Could a New Quasi-Charitable For-Profit Be Emerging in the Tax Code?

Posted in Formation

A majority staff director for the Senate Finance Committee said in an April discussion on philanthropy in the 21st century that perhaps it might be time to consider the tax liability for an entity that is neither wholly charitable nor wholly for-profit.  In fact, the director said that the Senate Finance Committee wrestled with the problem of a quasi-charitable entity in enacting the health care legislation, and said that the tax treatment of not-for-profit organizations might be revisited further in the tax reform context.

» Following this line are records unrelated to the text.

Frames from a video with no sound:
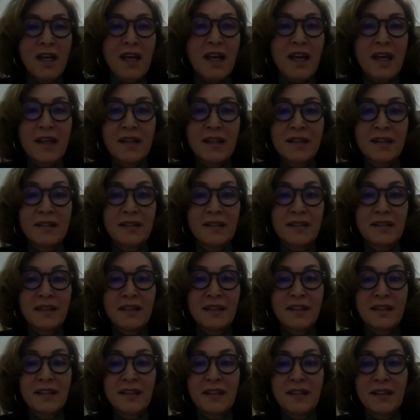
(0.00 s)
And
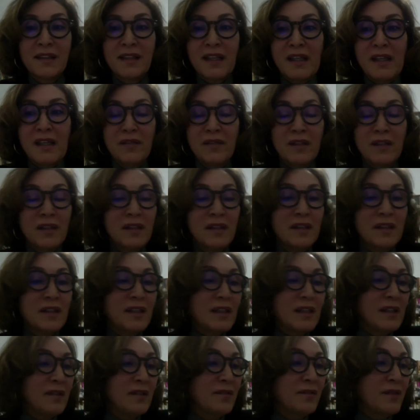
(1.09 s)
even
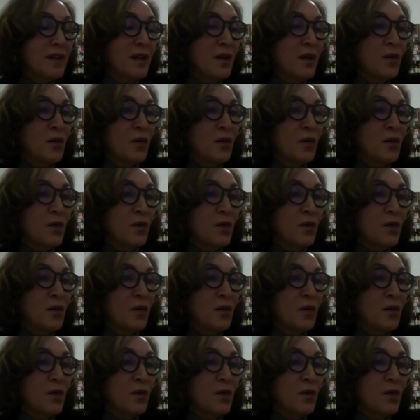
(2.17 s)
if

Traditionally, the Code has used a strictly charitable or for-profit dichotomy for businesses – they necessarily had to go in one of these two “buckets.”  Now, given what is happening in society, many argue that the Code must evolve to address businesses that have both quasi-charitable and for-profit goals and receive tax treatment that accurately reflects that status.  In fact, some corporations that are for-profit, particularly in the technology field, often make charity a main priority.  And even within the charitable context, charities themselves are beginning to receive different treatment.  The new requirements for not-for-profit hospitals brought on by the Patient Protection and Affordable Care Act is a clear example of this distinctive charitable treatment.

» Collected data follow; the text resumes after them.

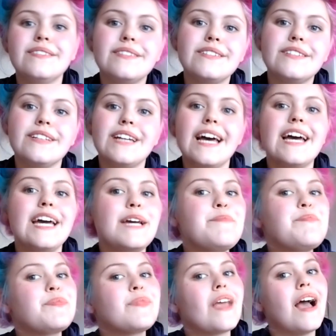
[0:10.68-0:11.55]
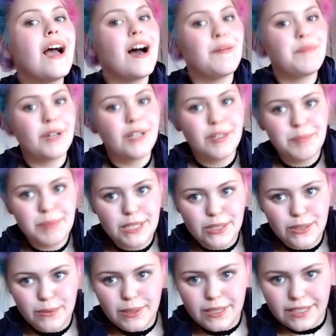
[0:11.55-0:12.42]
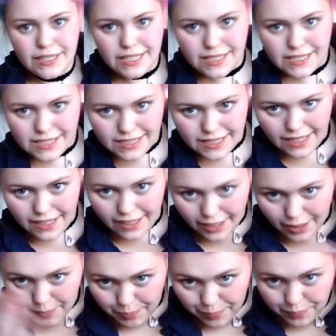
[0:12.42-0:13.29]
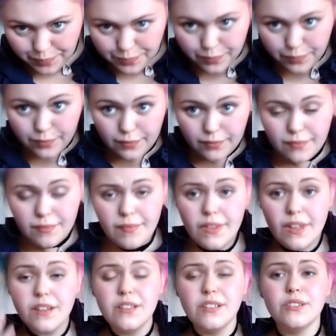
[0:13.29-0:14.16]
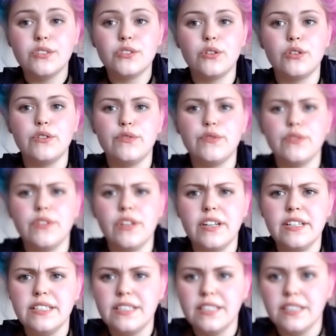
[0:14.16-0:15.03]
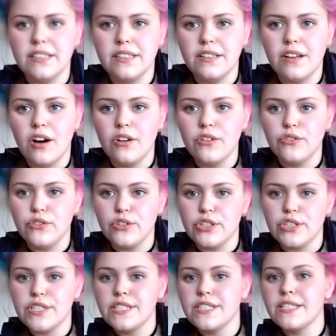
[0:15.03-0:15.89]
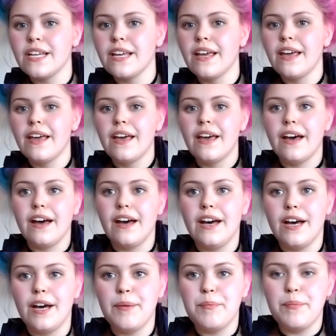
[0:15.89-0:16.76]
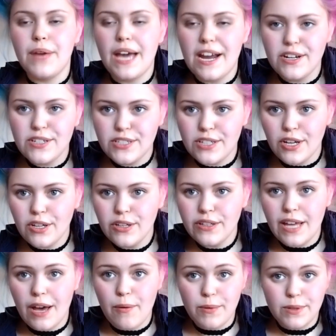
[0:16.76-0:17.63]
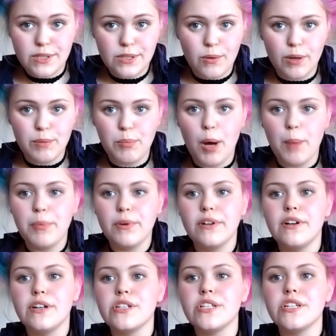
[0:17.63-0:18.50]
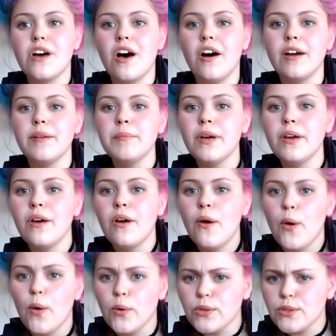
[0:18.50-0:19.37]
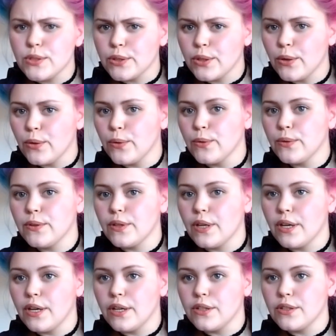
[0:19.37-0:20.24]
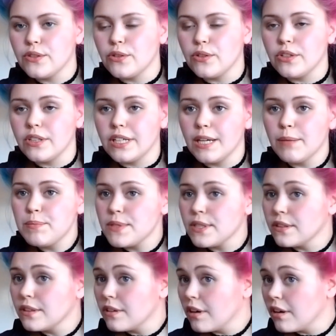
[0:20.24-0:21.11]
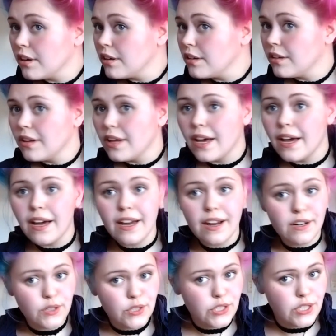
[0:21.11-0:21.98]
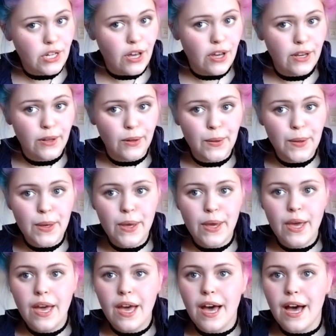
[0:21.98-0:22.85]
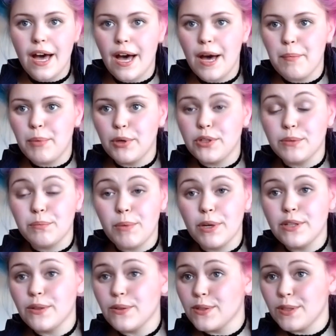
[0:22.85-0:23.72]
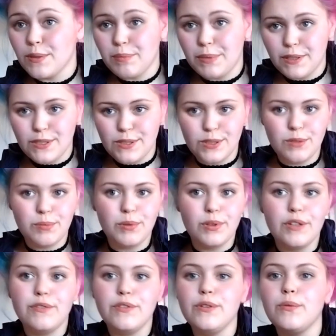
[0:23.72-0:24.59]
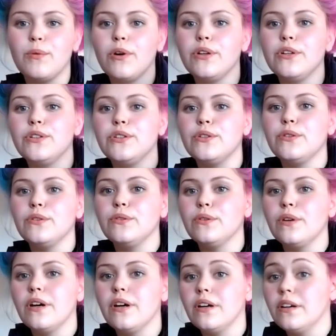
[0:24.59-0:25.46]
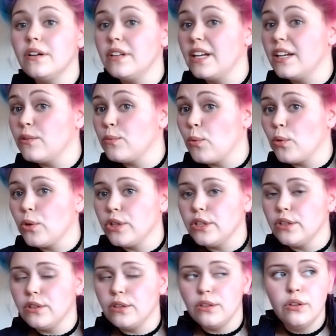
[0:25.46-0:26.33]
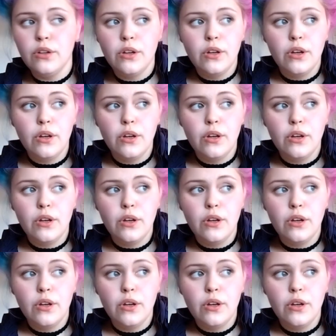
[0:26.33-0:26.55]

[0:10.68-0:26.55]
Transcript: Today I'm going to be doing this um, sort of nineteen hundreds um, hairstyle that was quite popular at the time, also called uh, sort of the Gibson Girl hairstyle, uh, but it might also be suitable if you want to do uh, an Edwardian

This evolution has made it almost necessary to create and adhere to a pluralistic model where some charities receive more favorable treatment than other charities.  The problem with this approach is that you are effectively elevating one cause for favorable policy, regulation, or tax treatment over another.  And latent in this treatment is the question of who exactly should decide what constitutes a service worthy of special initiatives and why a particular cause should receive favorable treatment in the first place.  Moreover, choosing the formula to decide what constitutes the favorable kind of treatment can also be complicated.

A lingering question within this discussion is how this new tax treatment would affect the L3C, often referred to as the for profit entity with a not-for-profit soul.  The L3C would seemingly fit the quasi-charitable and for-profit goals qualifying for a different tax treatment so it will be interesting to see how this entity would be treated under any new tax treatment rules for charities, including the development of a pluralistic model.  We will just have to wait and see.